What is Canada’s most hated stock? Laurentian Bank of Canada, please step forward.
The Montreal-based lender is a standout – in a bad way – among analysts. According to Bloomberg, just one brave soul recommends the stock as a buy, among the 10 analysts who cover the bank. Four of the 10 analysts say the stock is a sell.
This is unusual. Analysts tend to have sunny dispositions toward most stocks, but lose hope in the case of companies where uncertainty is rife and quarterly disappointments are common. According to FactSet, about half of all ratings on companies in the S&P 500 are buys, while just more than 5 per cent are sells.
Yet, in 2018, FactSet discovered that the 100 companies with the lowest percentage of buy recommendations outperformed the others, including the 100 companies with the highest percentage of buy recommendations. This suggests that loathed companies should merit a second look by contrarian investors.
Why? In some cases, companies with low analyst ratings have very low expectations built into their share prices, leaving a lot of upside potential when things improve.
Laurentian is not alone in meeting overwhelming disapproval. Hudson’s Bay Co. isn’t liked either. Nor is Cronos Group Inc., Hydro One Ltd. and New Gold Inc.
We took two approaches in assessing analysts’ views on all 242 stocks within the S&P/TSX Composite Index, which led us to five stocks in particular. The first: We used a Bloomberg screen that looked at companies that had at least two analysts covering each stock. Bloomberg awards a “recommendation consensus” score, from one to five, for each stock; the lower the score, the weaker the recommendation. Laurentian Bank and HBC were tied, with scores of 2.5. Cronos, Hydro One and New Gold ranged between 2.62 and 2.65.
The second approach: We looked at all stocks in the index that had either no buy recommendations or just one. We then scored these stocks ourselves, awarding 10 points for each buy, two points for each hold and negative 10 points for each sell.
Laurentian Bank received a score of minus 20 while Hydro One and HBC each received a score of minus eight. New Gold came in at minus six. (Cronos didn’t show up with this approach given that it has two buy recommendations.)
You can see why these stocks are out of favour. HBC is flailing because of continuing problems associated with consumer dissatisfaction with department stores. Cronos, a marijuana stock, is causing some analysts to recoil from a hefty valuation after a strong rally at the start of the year. And New Gold last year cut its gold production guidance for 2018 and reported higher costs at its Rainy River mine in Ontario.
A couple of these hated stocks are worth a deeper look, though.
Laurentian Bank, which is a popular target of short-sellers, has been attempting a transformation as it merges bricks-and-mortar bank branches, slashes its work force and deals with prolonged union negotiations (settled last month) – with the goal of boosting profitability down the road.
But slow progress is frustrating observers. In the bank’s fiscal first-quarter financial results, released in late February, net income fell 33 per cent from last year. And adjusted earnings per share of 98 cents missed analysts’ expectations for $1.29, marking the third disappointment in three straight quarters.

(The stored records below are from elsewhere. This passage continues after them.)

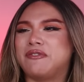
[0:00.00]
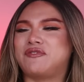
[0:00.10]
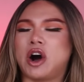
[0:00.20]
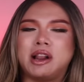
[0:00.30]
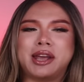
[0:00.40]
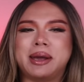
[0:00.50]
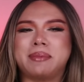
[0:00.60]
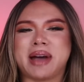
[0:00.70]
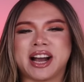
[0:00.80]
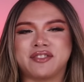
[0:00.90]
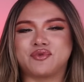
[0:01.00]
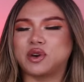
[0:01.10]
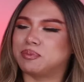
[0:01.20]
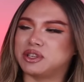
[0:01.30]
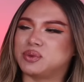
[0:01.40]
volleying back and
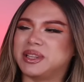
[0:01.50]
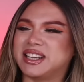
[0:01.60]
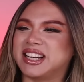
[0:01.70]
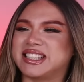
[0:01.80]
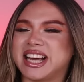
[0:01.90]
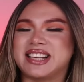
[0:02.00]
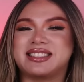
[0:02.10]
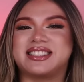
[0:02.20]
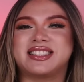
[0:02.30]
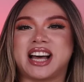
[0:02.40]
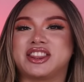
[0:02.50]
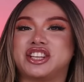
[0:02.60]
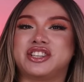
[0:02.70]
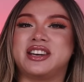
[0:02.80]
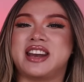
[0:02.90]
forth between the contestants not
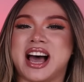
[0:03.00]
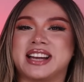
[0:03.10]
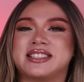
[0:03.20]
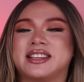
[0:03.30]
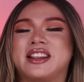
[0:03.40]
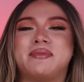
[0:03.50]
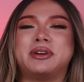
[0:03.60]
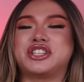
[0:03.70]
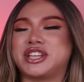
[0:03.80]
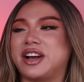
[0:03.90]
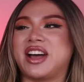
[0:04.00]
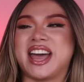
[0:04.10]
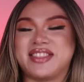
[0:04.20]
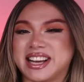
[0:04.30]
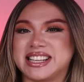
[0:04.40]
the not michelle
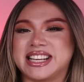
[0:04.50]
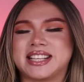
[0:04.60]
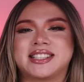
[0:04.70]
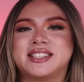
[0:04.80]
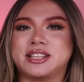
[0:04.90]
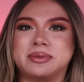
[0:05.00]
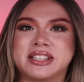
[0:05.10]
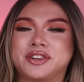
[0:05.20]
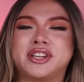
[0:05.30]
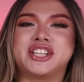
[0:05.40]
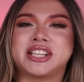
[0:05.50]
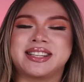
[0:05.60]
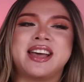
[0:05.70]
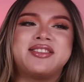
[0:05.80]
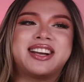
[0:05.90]
and the contestants it was literally just
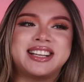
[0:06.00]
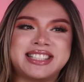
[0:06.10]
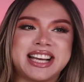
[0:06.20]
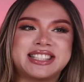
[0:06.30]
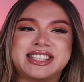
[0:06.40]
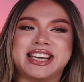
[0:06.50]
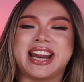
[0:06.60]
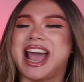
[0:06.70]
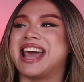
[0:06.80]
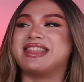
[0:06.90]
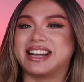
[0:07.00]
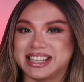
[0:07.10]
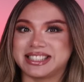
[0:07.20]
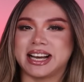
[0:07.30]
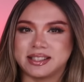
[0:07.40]
the contestant and the
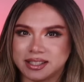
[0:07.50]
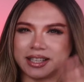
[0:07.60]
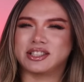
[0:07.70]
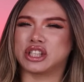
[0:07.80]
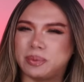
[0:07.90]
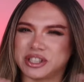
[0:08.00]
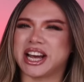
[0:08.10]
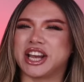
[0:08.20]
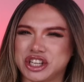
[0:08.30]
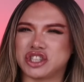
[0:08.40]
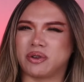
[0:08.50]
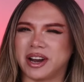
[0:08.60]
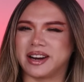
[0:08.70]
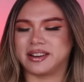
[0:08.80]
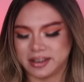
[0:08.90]
contestant so which i
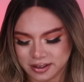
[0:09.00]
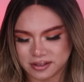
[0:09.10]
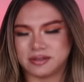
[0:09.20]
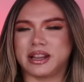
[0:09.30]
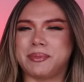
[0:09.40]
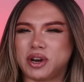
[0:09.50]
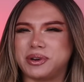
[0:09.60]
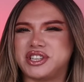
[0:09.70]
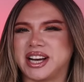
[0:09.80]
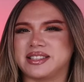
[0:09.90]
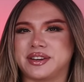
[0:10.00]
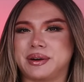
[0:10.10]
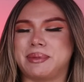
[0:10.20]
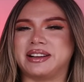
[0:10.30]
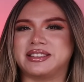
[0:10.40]
enjoyed let me know what you guys thought
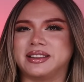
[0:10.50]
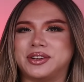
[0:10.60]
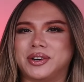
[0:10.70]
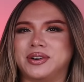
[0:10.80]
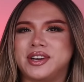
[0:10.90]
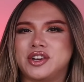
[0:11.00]
about the little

This doesn’t exactly scream buying opportunity. But the stock is cheap, trading at a mere 8.5 times trailing earnings; the dividend yield is high, at 6.3 per cent; and the share price is beaten up, down 32 per cent over the past 16 months. Perhaps this is a case where the low opinion among analysts means that the worst is over.

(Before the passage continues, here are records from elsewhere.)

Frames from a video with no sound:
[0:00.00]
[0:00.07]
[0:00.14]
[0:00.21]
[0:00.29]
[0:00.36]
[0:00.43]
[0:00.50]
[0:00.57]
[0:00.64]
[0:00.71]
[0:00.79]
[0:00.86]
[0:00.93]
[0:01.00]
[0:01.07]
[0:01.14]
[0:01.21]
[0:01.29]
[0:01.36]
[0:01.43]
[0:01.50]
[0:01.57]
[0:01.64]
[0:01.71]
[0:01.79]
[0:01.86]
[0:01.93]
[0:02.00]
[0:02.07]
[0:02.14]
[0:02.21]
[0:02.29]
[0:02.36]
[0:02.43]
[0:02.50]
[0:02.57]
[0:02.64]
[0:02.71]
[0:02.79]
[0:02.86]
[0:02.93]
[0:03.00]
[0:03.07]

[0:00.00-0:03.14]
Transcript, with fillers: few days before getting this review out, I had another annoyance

In the case of Hydro One (full disclosure: I own this stock), the low opinion flows from uncertainty. The stock began as an Ontario privatization play. It was initially led by a well-respected chief executive, Mayo Schmidt, who strove for efficiencies and North American expansion.
But Ontario’s Progressive Conservative government, led by Doug Ford, made Mr. Schmidt’s compensation a political issue. That led to the CEO’s departure last year and cancellation of Hydro One’s proposed $4.4-billion takeover of Avista Corp., a utility based in Spokane, Wash.
Although Hydro One appointed a new CEO in March, observers don’t know the extent to which Mr. Ford and his government will continue to interfere with the company as he attempts to drive down electricity prices.
“While we acknowledge efficiency improvements in 2018, ongoing governance concerns and the possibility of adverse outcomes as the province aims to reduce power costs keep us on the sidelines,” Robert Catellier, an analyst at CIBC World Markets, said in a note released after Hydro One released its fourth-quarter results in February.
Mr. Catellier has an “underperformer” recommendation on the stock, which is equivalent to sell. Avoiding the stock could very well be the right move, of course. But if you wait until analysts have upgraded the stock on better news, you’ll likely miss out on some big gains.